What you give up to obtain an item is called your opportunity cost. The opportunity cost of an item is calculated depending on the value of your alternatives.

What Is The Concept Of Scarcity?

Scarce is the opposite to unlimited or infinite. The resource scarcity is the principle which the science of economics is based on. To explain the concept of scarcity you have to know that resources and choices are limited in our world. If you want to have something, you are also giving something up at the same time. In other words, you cannot have everything you want, but you have to choose.

When do Opportunity Costs Appear?

As I have explained before, opportunity costs exist because resources are limited and scarce. Let us use some examples to illustrate the meaning of opportunity costs:

Example 1:

Friday night, after a hard week at work or college, you need to choose what to do tonight. You can either stay home and watch a movie, or you can go to the cinema.

In this example, the opportunity cost of staying home is missing the experience of cinema’s dolby surround, popcorns and 3D effects. On the other hand, your opportunity cost of going to a movie is that you will have to spend $10 (you choose to spend this money).

Got it?

Example 2:

You are about to turn 18 and you have to make one of the toughest decisions of your life: should I go to college? Why can’t I just start my own business or work for a living?

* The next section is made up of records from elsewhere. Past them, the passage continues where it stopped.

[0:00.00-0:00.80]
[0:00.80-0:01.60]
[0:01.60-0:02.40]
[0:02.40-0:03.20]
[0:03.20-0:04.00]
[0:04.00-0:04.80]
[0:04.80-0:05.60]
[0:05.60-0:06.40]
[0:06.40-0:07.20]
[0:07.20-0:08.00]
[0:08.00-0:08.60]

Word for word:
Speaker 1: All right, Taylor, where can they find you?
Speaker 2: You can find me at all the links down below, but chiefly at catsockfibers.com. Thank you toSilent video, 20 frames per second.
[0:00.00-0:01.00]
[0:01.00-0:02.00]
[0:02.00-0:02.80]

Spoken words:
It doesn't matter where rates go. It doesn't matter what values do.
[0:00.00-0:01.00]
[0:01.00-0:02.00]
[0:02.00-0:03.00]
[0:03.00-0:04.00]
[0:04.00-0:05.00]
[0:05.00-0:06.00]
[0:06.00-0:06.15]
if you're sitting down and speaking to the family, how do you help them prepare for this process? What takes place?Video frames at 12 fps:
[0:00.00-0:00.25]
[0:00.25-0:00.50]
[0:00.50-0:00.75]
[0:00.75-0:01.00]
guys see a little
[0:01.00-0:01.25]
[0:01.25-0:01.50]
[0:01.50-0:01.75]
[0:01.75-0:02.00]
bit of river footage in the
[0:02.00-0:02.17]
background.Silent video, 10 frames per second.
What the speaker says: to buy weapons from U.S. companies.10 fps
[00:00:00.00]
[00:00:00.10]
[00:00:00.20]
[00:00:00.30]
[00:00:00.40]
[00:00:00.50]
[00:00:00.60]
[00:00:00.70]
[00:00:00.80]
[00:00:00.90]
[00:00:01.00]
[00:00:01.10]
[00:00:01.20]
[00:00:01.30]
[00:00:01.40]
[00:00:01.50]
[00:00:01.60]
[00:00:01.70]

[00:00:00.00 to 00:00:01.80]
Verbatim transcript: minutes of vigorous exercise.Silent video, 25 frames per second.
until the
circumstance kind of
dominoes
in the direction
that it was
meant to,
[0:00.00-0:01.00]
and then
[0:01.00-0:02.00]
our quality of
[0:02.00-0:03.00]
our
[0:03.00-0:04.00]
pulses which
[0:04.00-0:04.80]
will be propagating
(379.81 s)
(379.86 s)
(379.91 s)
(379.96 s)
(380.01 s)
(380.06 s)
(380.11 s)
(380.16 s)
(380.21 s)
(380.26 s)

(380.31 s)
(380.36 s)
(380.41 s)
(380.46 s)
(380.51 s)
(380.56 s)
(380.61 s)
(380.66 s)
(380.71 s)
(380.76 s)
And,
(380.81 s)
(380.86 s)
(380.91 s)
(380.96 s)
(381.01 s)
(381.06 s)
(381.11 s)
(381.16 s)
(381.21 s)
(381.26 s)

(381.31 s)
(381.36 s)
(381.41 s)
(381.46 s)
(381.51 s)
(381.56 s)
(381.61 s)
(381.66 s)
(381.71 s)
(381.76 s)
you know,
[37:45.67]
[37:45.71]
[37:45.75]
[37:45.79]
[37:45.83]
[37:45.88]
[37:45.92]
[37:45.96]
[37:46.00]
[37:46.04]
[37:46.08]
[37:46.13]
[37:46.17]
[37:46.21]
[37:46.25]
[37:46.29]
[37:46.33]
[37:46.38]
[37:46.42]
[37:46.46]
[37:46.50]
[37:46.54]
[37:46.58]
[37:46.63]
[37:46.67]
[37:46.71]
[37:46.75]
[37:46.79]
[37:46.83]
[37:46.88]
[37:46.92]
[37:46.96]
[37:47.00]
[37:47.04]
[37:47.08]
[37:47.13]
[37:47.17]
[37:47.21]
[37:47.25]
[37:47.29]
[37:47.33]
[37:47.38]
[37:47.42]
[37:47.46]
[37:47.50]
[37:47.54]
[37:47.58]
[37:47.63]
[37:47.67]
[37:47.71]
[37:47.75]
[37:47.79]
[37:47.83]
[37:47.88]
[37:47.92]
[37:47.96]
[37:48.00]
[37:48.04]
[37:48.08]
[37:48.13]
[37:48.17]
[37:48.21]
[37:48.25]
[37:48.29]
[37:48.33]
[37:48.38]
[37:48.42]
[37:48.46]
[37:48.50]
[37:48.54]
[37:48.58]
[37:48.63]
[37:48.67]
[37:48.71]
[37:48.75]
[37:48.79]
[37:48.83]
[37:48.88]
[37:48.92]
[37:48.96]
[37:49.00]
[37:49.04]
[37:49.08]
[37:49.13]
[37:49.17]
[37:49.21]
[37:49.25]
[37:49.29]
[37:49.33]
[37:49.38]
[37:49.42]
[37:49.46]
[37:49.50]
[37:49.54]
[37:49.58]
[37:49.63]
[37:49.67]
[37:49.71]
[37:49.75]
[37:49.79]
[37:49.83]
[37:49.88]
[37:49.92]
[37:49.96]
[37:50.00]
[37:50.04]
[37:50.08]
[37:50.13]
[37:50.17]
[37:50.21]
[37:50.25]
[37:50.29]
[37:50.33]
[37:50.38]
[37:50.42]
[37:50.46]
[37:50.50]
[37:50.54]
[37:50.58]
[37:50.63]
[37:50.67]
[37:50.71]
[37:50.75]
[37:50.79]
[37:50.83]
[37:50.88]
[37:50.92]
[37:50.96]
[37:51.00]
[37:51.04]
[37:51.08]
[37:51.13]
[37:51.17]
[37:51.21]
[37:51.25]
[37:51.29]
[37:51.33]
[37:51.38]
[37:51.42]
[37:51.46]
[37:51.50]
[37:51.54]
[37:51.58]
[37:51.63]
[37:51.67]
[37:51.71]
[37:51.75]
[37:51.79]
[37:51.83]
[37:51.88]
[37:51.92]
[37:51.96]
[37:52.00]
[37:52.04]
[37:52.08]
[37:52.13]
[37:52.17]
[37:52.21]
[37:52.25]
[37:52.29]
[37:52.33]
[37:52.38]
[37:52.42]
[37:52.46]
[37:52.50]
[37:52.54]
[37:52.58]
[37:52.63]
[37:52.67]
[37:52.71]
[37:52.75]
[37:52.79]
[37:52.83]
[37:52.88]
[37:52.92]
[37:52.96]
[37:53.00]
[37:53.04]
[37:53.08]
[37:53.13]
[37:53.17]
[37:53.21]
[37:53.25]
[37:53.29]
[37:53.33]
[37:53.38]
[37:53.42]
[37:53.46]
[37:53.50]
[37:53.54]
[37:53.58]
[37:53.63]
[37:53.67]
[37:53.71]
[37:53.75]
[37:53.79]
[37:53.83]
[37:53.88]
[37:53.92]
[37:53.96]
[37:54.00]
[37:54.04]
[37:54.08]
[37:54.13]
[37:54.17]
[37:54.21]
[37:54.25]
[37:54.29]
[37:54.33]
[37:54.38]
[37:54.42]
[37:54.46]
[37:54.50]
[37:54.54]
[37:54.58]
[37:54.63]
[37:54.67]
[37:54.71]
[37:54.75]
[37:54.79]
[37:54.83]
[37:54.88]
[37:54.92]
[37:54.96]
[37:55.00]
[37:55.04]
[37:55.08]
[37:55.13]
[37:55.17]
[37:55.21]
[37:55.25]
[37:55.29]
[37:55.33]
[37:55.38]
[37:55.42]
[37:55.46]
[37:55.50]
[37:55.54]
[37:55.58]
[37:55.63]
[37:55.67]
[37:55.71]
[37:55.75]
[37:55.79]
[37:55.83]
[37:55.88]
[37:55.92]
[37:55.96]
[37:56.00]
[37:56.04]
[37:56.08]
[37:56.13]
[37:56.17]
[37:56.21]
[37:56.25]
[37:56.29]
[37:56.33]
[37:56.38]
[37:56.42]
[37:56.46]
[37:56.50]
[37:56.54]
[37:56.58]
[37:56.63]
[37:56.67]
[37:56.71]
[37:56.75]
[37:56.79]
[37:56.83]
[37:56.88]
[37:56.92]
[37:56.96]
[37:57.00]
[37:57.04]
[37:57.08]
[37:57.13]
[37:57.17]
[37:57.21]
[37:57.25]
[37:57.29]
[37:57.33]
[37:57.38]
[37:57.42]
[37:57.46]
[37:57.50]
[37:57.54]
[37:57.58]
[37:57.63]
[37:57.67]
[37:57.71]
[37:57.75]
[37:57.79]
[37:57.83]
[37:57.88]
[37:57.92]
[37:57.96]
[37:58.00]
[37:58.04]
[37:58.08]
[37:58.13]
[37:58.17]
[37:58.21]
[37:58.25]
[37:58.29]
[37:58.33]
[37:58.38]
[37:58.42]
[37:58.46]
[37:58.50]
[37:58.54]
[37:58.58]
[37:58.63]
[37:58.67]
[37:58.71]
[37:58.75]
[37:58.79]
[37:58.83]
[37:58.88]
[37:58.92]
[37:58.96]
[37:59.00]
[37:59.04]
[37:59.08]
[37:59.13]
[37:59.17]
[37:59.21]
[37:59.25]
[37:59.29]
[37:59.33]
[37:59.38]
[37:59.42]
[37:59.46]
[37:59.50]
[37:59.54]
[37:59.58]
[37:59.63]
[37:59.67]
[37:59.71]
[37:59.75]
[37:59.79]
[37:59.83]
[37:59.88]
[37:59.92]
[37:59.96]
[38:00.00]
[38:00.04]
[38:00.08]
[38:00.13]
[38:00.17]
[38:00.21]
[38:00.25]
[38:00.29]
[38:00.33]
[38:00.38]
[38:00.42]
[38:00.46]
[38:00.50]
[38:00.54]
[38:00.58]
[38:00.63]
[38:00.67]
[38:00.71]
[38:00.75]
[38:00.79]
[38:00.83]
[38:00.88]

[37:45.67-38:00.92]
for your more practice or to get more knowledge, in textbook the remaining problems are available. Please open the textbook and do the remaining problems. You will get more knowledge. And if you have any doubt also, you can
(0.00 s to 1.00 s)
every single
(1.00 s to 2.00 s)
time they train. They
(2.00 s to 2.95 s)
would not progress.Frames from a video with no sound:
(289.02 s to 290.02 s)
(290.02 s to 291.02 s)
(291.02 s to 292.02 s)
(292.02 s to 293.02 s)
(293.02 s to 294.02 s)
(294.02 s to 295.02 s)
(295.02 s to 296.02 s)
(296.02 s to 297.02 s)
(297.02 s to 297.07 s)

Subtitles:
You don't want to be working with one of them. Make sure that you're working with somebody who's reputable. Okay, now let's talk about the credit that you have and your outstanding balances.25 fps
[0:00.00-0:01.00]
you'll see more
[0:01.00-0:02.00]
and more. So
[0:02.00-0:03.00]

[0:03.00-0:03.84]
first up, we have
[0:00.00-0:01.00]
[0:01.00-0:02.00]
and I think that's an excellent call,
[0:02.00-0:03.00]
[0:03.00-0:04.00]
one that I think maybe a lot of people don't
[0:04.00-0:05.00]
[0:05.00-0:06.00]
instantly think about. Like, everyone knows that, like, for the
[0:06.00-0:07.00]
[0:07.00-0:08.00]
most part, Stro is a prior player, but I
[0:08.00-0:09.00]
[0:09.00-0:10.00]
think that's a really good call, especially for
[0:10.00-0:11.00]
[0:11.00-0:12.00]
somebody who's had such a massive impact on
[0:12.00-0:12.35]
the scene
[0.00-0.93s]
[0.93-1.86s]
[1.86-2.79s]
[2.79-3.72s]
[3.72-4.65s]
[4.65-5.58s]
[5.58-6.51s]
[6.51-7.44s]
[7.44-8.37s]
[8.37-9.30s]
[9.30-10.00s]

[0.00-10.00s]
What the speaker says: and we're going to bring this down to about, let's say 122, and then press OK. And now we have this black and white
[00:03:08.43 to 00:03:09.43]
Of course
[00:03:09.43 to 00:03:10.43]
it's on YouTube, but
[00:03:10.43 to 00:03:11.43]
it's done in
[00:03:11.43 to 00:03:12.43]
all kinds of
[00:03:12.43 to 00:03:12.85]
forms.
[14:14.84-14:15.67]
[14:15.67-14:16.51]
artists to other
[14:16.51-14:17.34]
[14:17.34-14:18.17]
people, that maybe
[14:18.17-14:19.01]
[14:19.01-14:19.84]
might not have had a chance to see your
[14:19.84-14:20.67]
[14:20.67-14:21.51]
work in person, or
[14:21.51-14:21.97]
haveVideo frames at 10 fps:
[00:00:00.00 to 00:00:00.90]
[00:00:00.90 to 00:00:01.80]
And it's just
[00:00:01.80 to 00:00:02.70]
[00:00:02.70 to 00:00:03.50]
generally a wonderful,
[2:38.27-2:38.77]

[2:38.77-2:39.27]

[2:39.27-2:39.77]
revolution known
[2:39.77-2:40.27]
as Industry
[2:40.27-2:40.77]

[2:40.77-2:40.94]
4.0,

Once more, every time you have to make a decision, this will generate an opportunity cost. In this example, your opportunity cost of going to college is that you will spend a lot of money and gain none for at least 4 years. On the other hand, the opportunity cost of NOT going to college is that you may not have many job opportunities in the future and you will be missing a wonderful part of your young life.

A little clearer now?

Example 3:

Have you ever wonder how opportunity costs affect companies? A firm’s opportunity costs of production are equal to its alternatives’ cost. In other words, when a company chooses to produce a single product or item, they are giving up the opportunity of going in another direction.

Remember when Facebook bought Whatsapp? What else could have Facebook done with all that money? What if they had decided to invest on a different product? This was the opportunity cost of Facebook when they decided to buy Whatsapp.

Trade-Off vs Opportunity Cost

Although these two concepts might sound familiar to most people, there are key differences between them. You probably have heard the quote “for every decision you make, there is a trade-off“. Well, that’s not entirely correct.

On the one side, a trade-off refers to the exchange of things between them, assuming that we make an exchange of one thing for the other. In other words, a trade off presumes we start owning something that we decide to change for something else. On the other side, the opportunity cost is decision based, and it occurs when we are presented with multiple choices of what we want to do or have.

When we complete a trade-off, we abandon one thing to get another one. There is a clear minus one plus one situation. However, in the opportunity cost it may seem that we only get things without losing anything. This happens because we don’t have to give up anything to complete one of the decisions. The only thing we have to give up is… the opportunity of getting something else.

What is the opportunity cost of investing in capital?

Well, by definition this would mean that the opportunity cost of investing in capital is… not investing in something different than capital. Imagine you want to invest 50,000 dollars on shares of a profitable company. By doing this you would be giving up the opportunity of investing, for example, in your own business, or in a new house.

What Does Increasing Marginal Opportunity Costs​ Mean?

Marginal Opportunity Cost means the single increase in cost when increasing the input by one. Assuming that we’ve already made a decision to invest our time or resources into something, the marginal opportunity cost would be the increase in opportunity cost after we decide to invest one more of the resources into the same project, it could be $1, 1 hour or any other resource we’ve considered.